PROBLEM »
Once the line holding "[00:00:00.00 to 00:00:01.00]" is found in the entries below, transcribe exactly every line up to and including the one holding "Transcript, with fillers: They", but leave out the pictures.

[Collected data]
Segment Open

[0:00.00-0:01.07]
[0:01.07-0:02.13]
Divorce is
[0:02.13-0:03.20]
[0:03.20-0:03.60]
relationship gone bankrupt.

Segment Closed
Segment Open

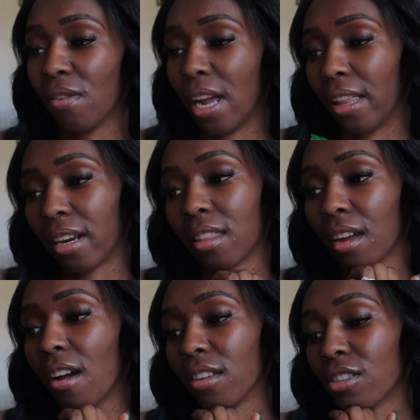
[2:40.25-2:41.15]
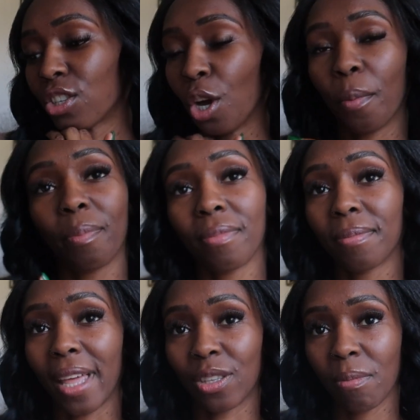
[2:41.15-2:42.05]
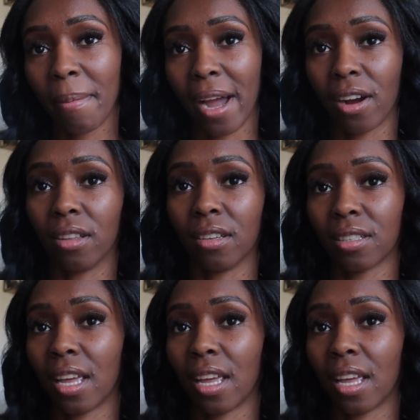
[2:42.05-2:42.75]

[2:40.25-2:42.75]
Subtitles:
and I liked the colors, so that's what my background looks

Segment Closed
Segment Open

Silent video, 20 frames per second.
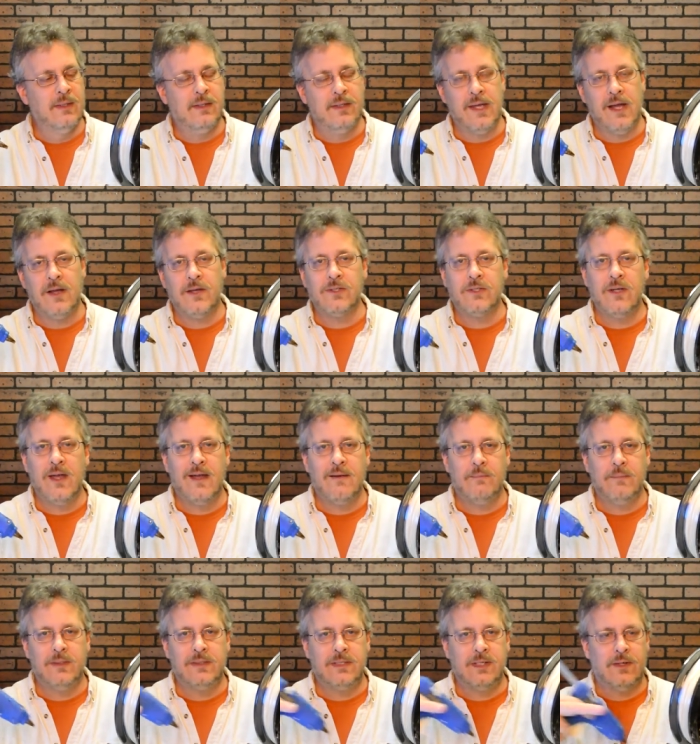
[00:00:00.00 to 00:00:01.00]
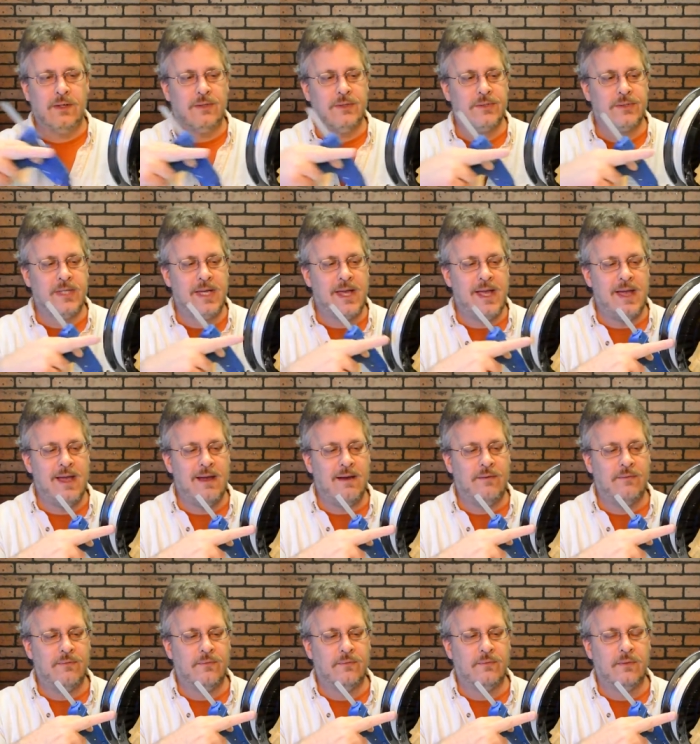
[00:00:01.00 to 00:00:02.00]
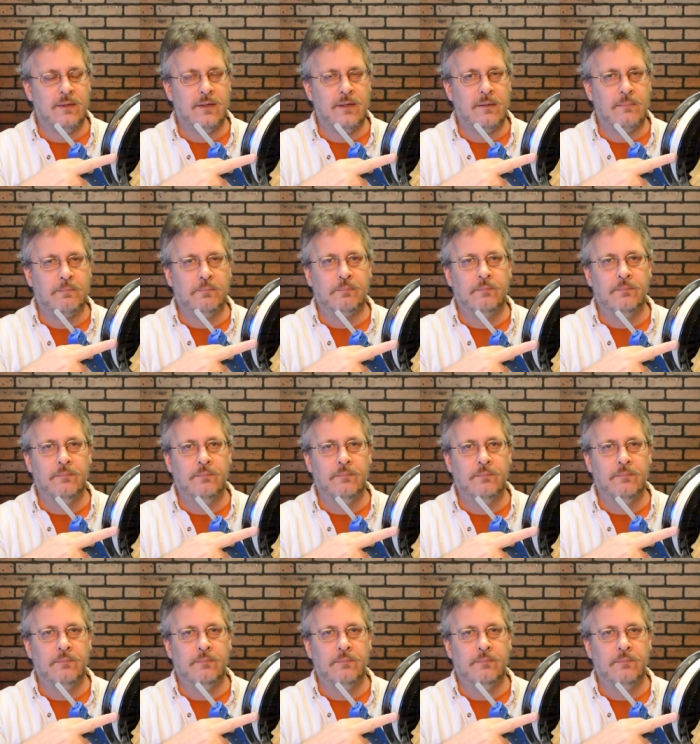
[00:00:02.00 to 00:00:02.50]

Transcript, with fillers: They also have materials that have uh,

Segment Closed

EXERCISE RESPONSE »
[00:00:00.00 to 00:00:01.00]
[00:00:01.00 to 00:00:02.00]
[00:00:02.00 to 00:00:02.50]

Transcript, with fillers: They also have materials that have uh,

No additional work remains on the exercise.